▶ [Work order]: From the first line to the last, repeat the data exactly and drop the pictures.

▶ [Records for this exercise]:
○ ○ ○

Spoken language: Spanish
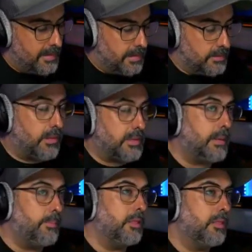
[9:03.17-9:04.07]
Entonces
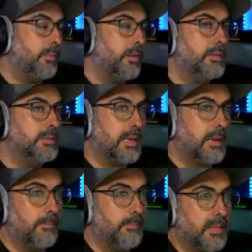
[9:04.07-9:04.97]
al principio en
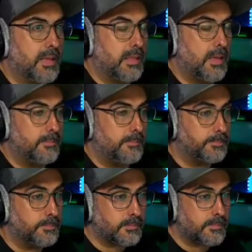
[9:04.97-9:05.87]
Instagram empecé a hacer
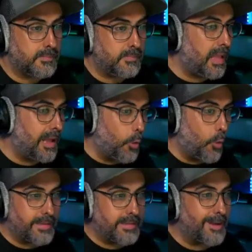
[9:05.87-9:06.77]
a
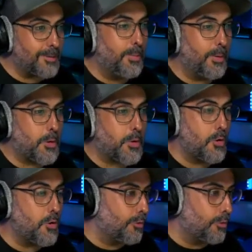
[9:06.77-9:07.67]
juguetear un poco
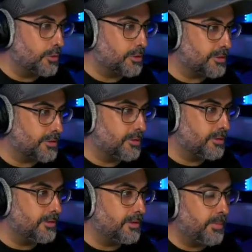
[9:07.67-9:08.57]
con concursos, ¿no?
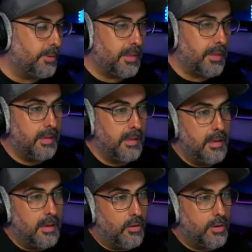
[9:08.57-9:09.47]
Con tipo de,
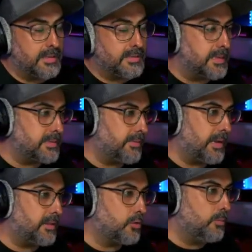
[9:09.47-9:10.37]
oye, si has
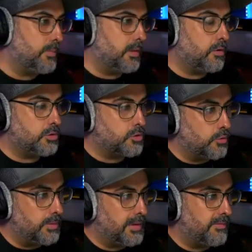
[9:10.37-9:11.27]
trabajado conmigo,
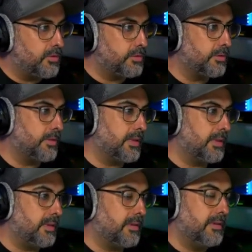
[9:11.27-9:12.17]
sube una foto
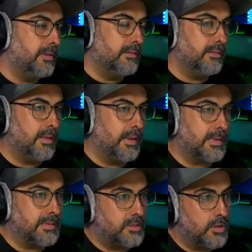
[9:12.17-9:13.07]
de, de la
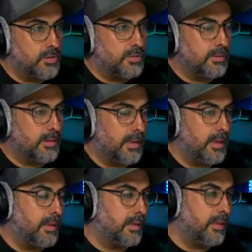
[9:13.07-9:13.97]
sesión
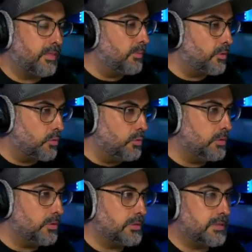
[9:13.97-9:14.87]
eh, que hicimos
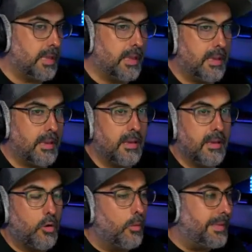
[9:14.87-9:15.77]
juntos, eh,
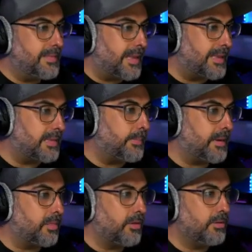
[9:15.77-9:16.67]
comenta qué te
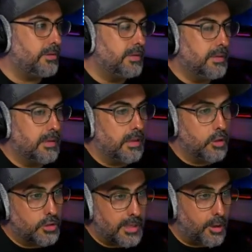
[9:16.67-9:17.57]
pareció y
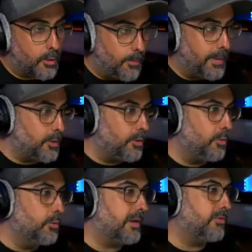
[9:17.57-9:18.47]
yo te recupero
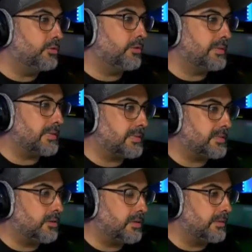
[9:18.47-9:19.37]
una foto de esa
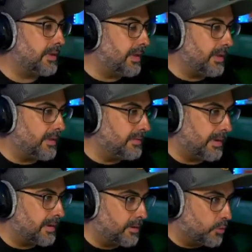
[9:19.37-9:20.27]
sesión y te, la, y te
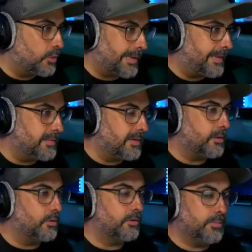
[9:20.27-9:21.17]
la retoco y te la
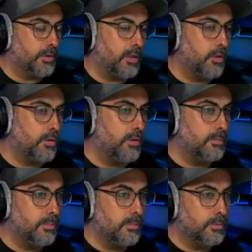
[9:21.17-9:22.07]
entrego, ¿no? Porque
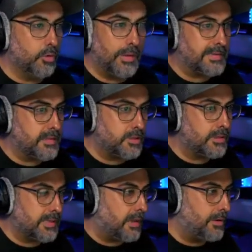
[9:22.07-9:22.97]
yo todas las
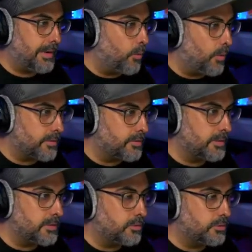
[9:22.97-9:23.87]
sesiones que hago las guardo en
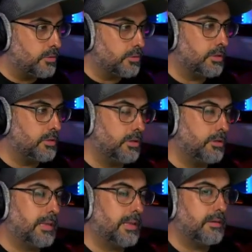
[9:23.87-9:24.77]
discos duros y no
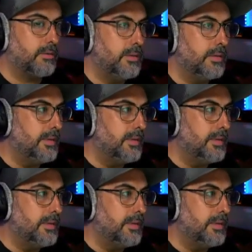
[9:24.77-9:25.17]
tiro nada, ¿no?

○ ○ ○

▶ [Answer section]:
Spoken language: Spanish
[9:03.17-9:04.07]
Entonces
[9:04.07-9:04.97]
al principio en
[9:04.97-9:05.87]
Instagram empecé a hacer
[9:05.87-9:06.77]
a
[9:06.77-9:07.67]
juguetear un poco
[9:07.67-9:08.57]
con concursos, ¿no?
[9:08.57-9:09.47]
Con tipo de,
[9:09.47-9:10.37]
oye, si has
[9:10.37-9:11.27]
trabajado conmigo,
[9:11.27-9:12.17]
sube una foto
[9:12.17-9:13.07]
de, de la
[9:13.07-9:13.97]
sesión
[9:13.97-9:14.87]
eh, que hicimos
[9:14.87-9:15.77]
juntos, eh,
[9:15.77-9:16.67]
comenta qué te
[9:16.67-9:17.57]
pareció y
[9:17.57-9:18.47]
yo te recupero
[9:18.47-9:19.37]
una foto de esa
[9:19.37-9:20.27]
sesión y te, la, y te
[9:20.27-9:21.17]
la retoco y te la
[9:21.17-9:22.07]
entrego, ¿no? Porque
[9:22.07-9:22.97]
yo todas las
[9:22.97-9:23.87]
sesiones que hago las guardo en
[9:23.87-9:24.77]
discos duros y no
[9:24.77-9:25.17]
tiro nada, ¿no?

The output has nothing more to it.